Connolly was a landowner near Fort Pitt, Pennsylvania who opposed American independence. After the outbreak of the North American Rebellion in 1775, Connolly traveled to Williamsburg, Virginia, where he convinced Governor Lord Dunmore to back his plan to travel to Fort Detroit, where he would recruit a regiment of Loyalists and Indians to help put down the rebellion. Unfortunately, word of the plan leaked out to the rebels, who arrested Connolly in Hagerstown, Maryland on November 20, 1775. Connolly remained a prisoner until the end of the Rebellion in June 1778.

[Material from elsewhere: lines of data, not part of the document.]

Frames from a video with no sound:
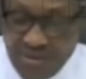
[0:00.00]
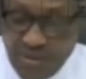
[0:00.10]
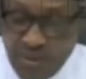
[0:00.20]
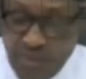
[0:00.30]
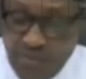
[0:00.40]

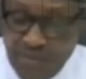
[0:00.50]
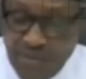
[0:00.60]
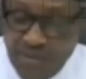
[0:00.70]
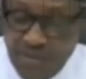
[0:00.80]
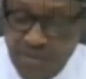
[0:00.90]
the
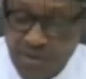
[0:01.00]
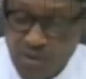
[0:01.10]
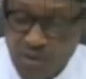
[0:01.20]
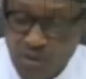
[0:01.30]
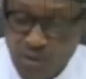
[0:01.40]
promptness
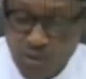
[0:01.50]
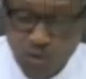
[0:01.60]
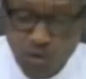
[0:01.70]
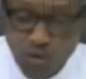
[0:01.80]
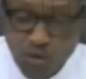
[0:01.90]

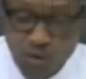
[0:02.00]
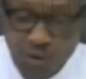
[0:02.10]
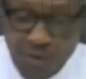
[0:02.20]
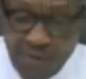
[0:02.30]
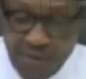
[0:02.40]
with which
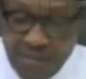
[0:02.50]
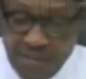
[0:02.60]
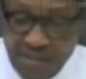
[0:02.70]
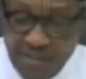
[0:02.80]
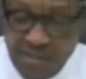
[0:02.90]
we have
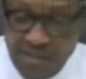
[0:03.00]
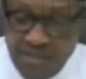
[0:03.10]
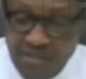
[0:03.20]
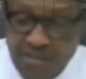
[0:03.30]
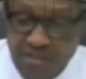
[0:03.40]
acted
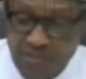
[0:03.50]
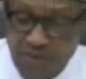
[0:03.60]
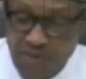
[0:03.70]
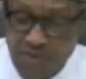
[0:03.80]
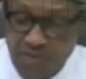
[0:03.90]

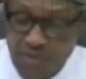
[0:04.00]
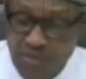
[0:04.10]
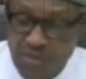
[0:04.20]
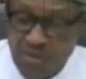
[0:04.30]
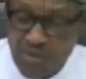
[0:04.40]
seemed to have
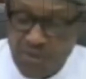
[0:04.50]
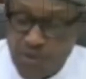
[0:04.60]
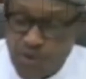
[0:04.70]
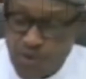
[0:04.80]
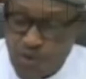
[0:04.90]
been
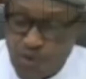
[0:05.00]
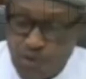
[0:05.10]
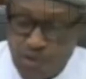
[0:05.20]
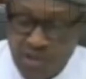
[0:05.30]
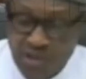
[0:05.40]

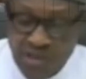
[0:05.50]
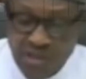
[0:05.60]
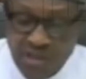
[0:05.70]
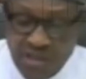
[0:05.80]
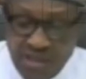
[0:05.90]
misconstrued
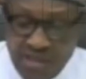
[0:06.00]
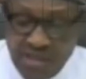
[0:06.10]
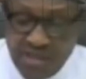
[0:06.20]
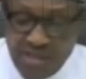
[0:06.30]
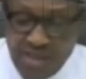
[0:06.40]

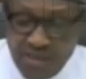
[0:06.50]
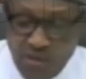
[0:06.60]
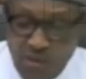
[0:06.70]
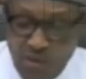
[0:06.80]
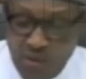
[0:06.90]
as a
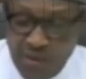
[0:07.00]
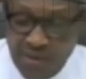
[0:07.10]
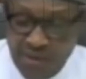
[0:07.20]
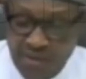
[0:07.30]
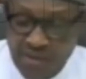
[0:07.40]
sign of
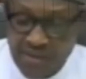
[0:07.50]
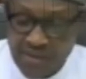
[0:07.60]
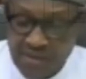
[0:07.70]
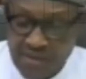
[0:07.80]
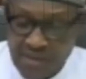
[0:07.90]
weakness
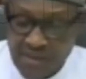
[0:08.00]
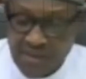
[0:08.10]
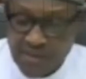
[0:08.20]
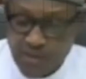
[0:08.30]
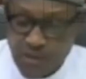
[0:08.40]

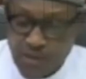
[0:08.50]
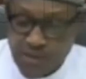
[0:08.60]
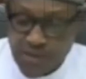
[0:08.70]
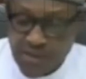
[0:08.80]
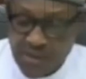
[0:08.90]
and
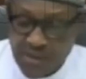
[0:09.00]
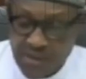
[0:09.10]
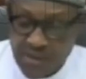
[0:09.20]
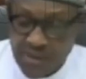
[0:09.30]
twisted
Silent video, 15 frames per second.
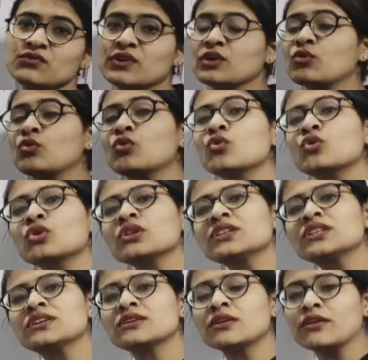where all
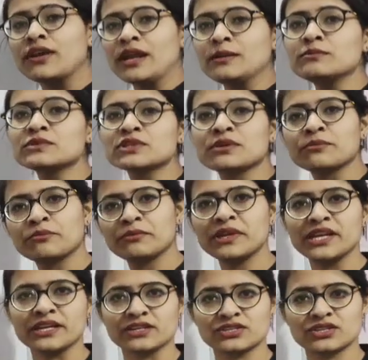the realms
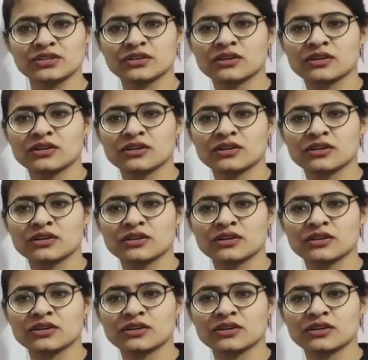meet.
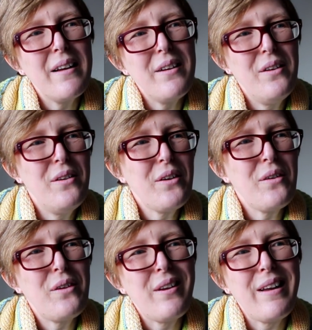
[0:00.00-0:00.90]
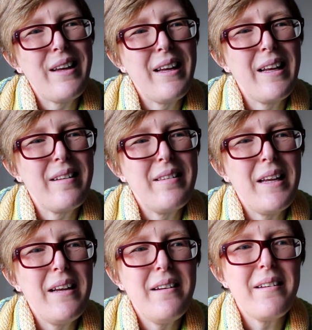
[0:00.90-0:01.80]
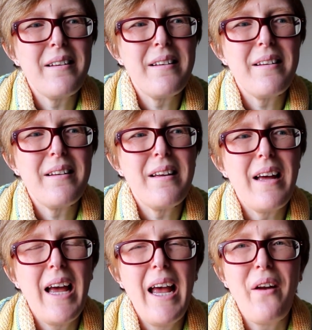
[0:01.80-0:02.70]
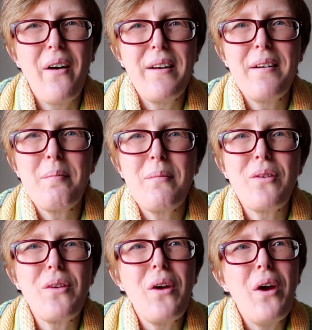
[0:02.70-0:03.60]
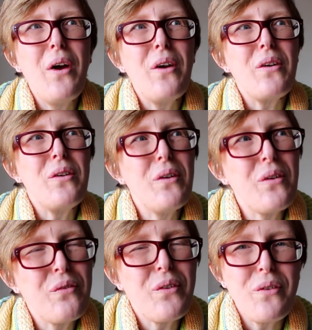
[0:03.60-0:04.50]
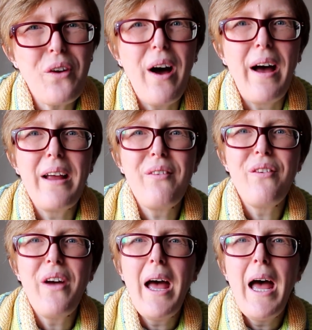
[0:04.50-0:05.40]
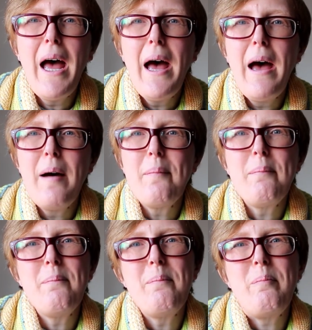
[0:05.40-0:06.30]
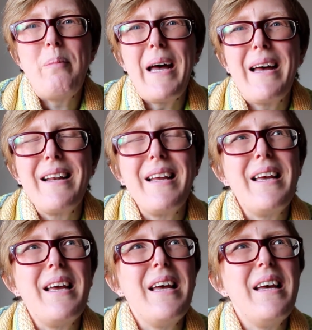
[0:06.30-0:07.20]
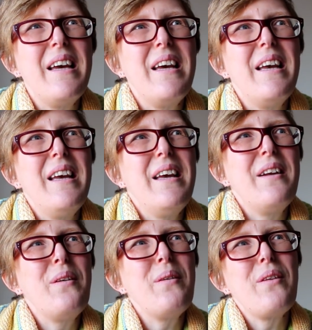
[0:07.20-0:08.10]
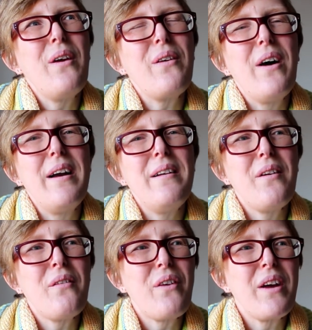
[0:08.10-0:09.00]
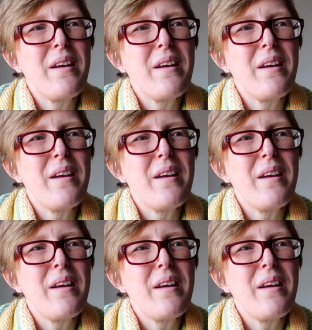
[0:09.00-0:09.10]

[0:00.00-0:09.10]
you do to extend an item's useful life, but it also kind of,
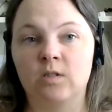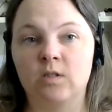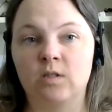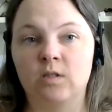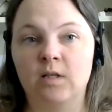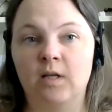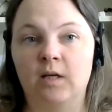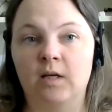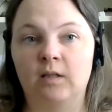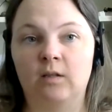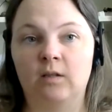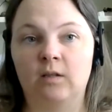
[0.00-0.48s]

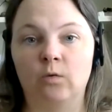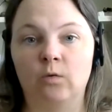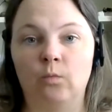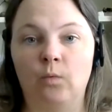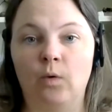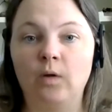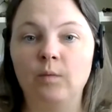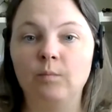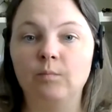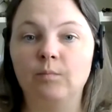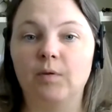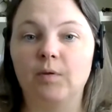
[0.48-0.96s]
like the
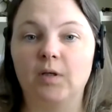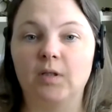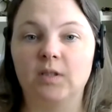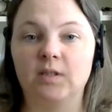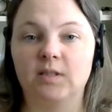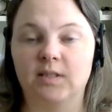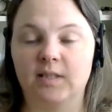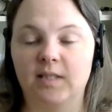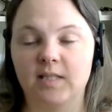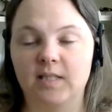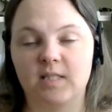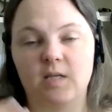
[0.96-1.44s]
one
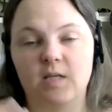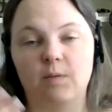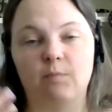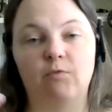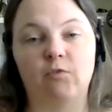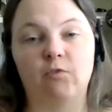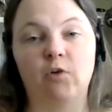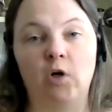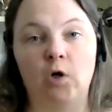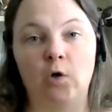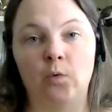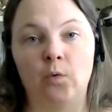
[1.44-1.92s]
person, except
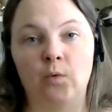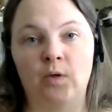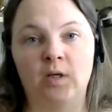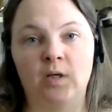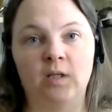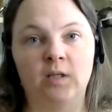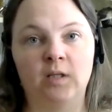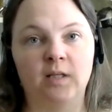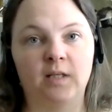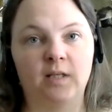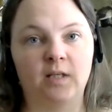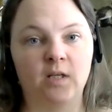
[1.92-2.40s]
for
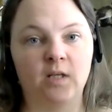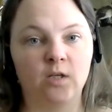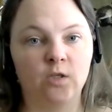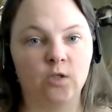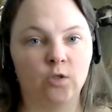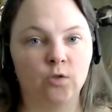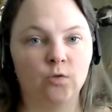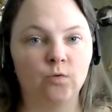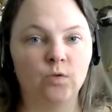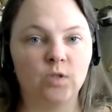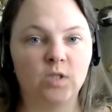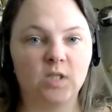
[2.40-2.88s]
Odin, that can
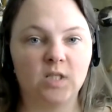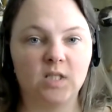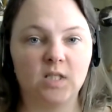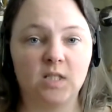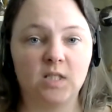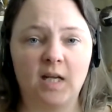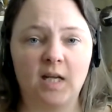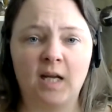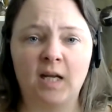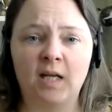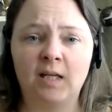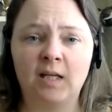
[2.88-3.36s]
use his
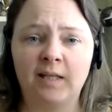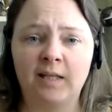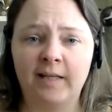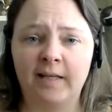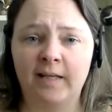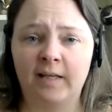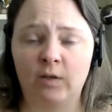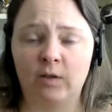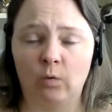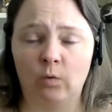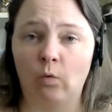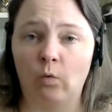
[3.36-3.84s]

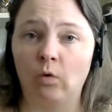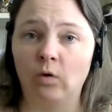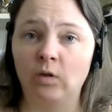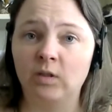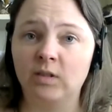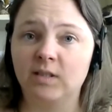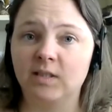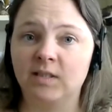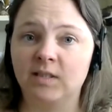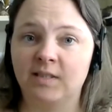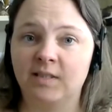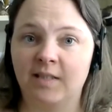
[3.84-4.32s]
8-legged
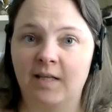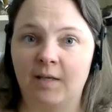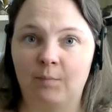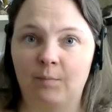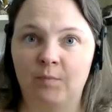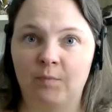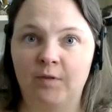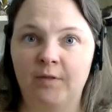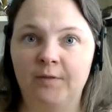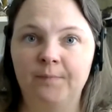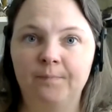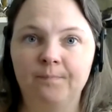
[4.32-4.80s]
horse,
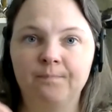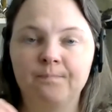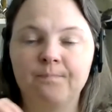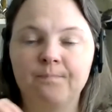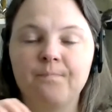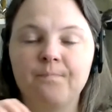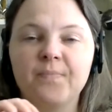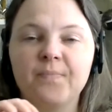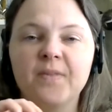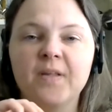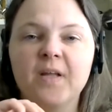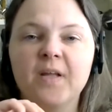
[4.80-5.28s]
Sleipnir,
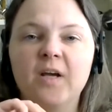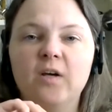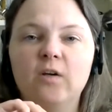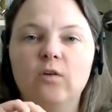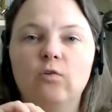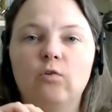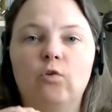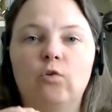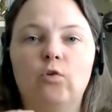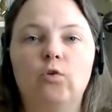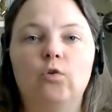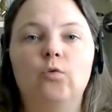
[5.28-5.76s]

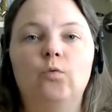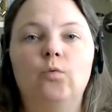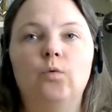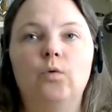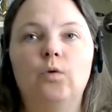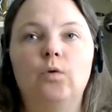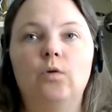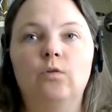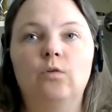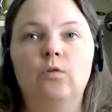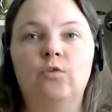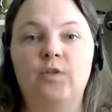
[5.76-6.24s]
to
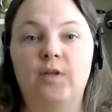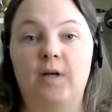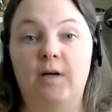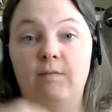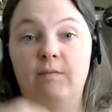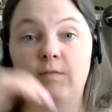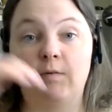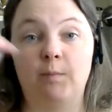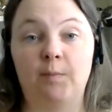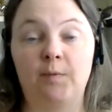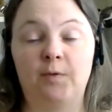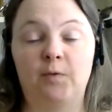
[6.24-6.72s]

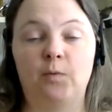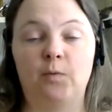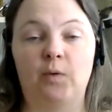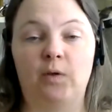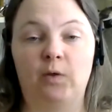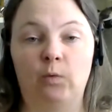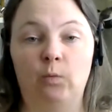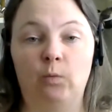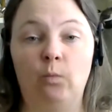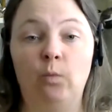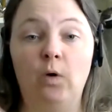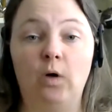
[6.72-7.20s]
travel between
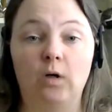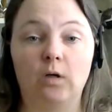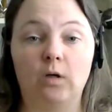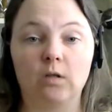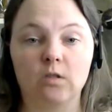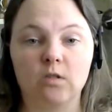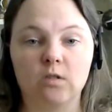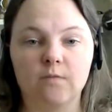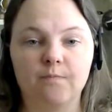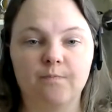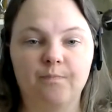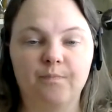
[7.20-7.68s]
the
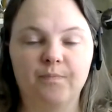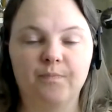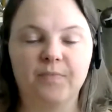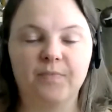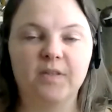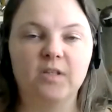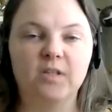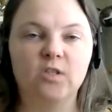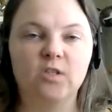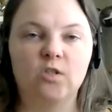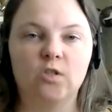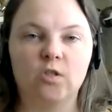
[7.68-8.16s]
worlds.
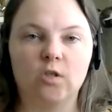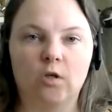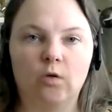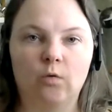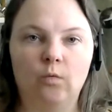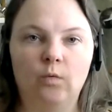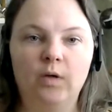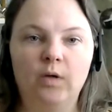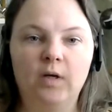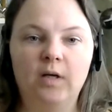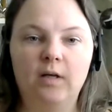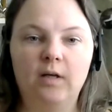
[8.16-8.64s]

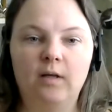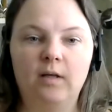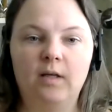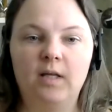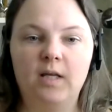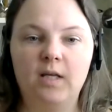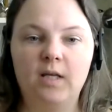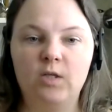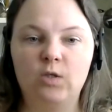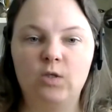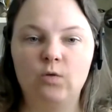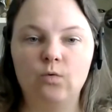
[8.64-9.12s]
So
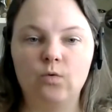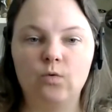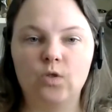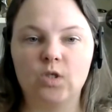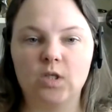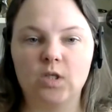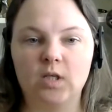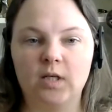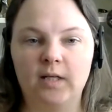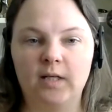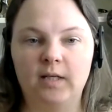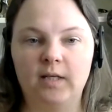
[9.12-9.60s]
he
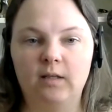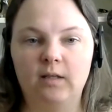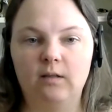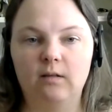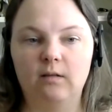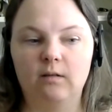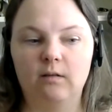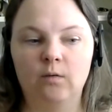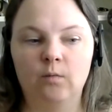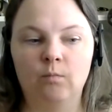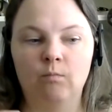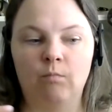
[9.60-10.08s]
usually
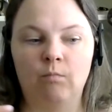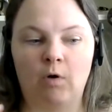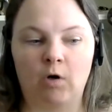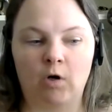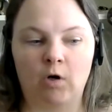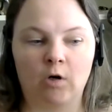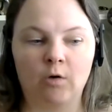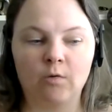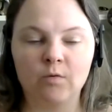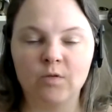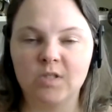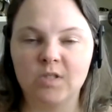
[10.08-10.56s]

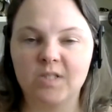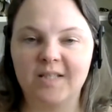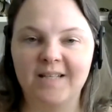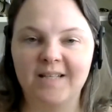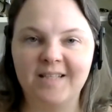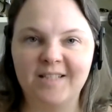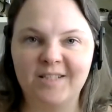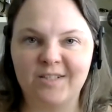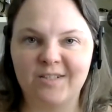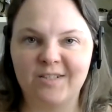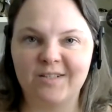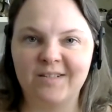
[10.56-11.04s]
borrows
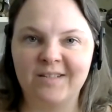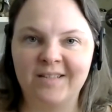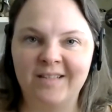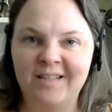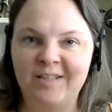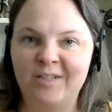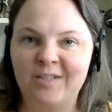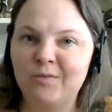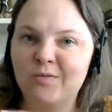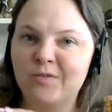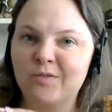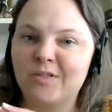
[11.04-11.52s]

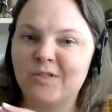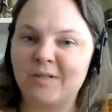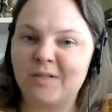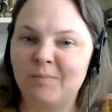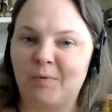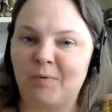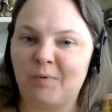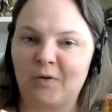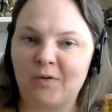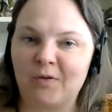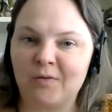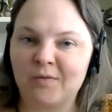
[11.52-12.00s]

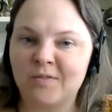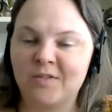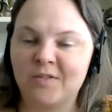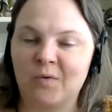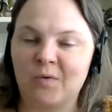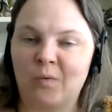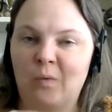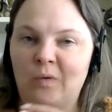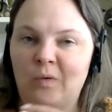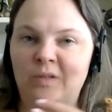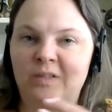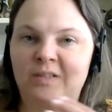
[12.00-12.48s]
the
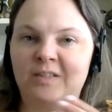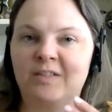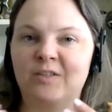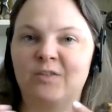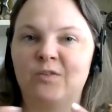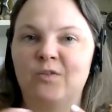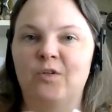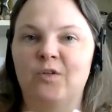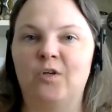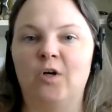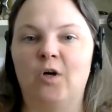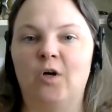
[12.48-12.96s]
horse
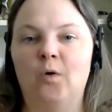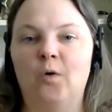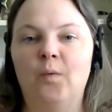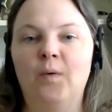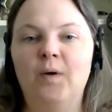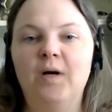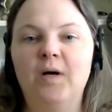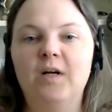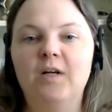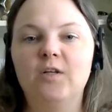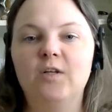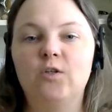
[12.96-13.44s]
to go
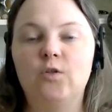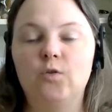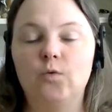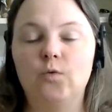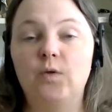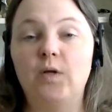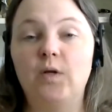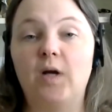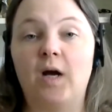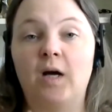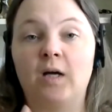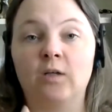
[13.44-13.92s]
to
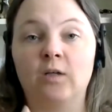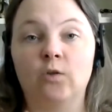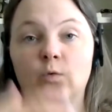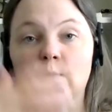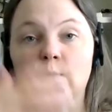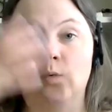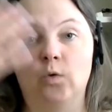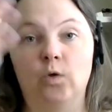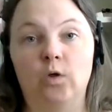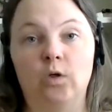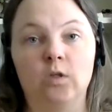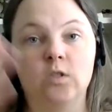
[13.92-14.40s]
the
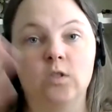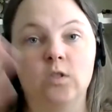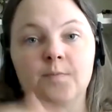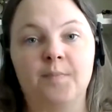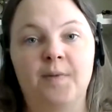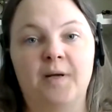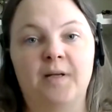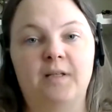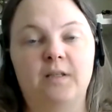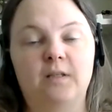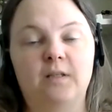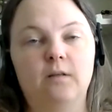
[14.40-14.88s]
underworlds,
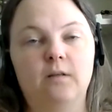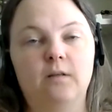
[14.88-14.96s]
but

Connolly was appointed the first Governor-General of the Southern Confederation on July 2, 1782. However, he proved to have little aptitude for leadership, and meetings of the Southern Confederation's General Council were dominated by Virginia Governor Theodorick Bland. In 1788, Governor-General George Clinton of the Northern Confederation protested to Connolly about Governor Bland's insinuation that all Northerners were traitors at heart, but Connolly did nothing. During the Trans-Oceanic War of 1795 to 1799, it was mainly at Bland's urging that Connolly assembled an army of combined Southern Confederation militia to attack the city of New Orleans in 1797.

Sobel makes no further mention of Connolly after the Trans-Oceanic War.


Sobel's source for John Connolly's tenure as Governor-General of the Southern Confederation is Sir Humphrey Grey's Particularism and Colonial Rights in the Southern Confederation (London, 1940).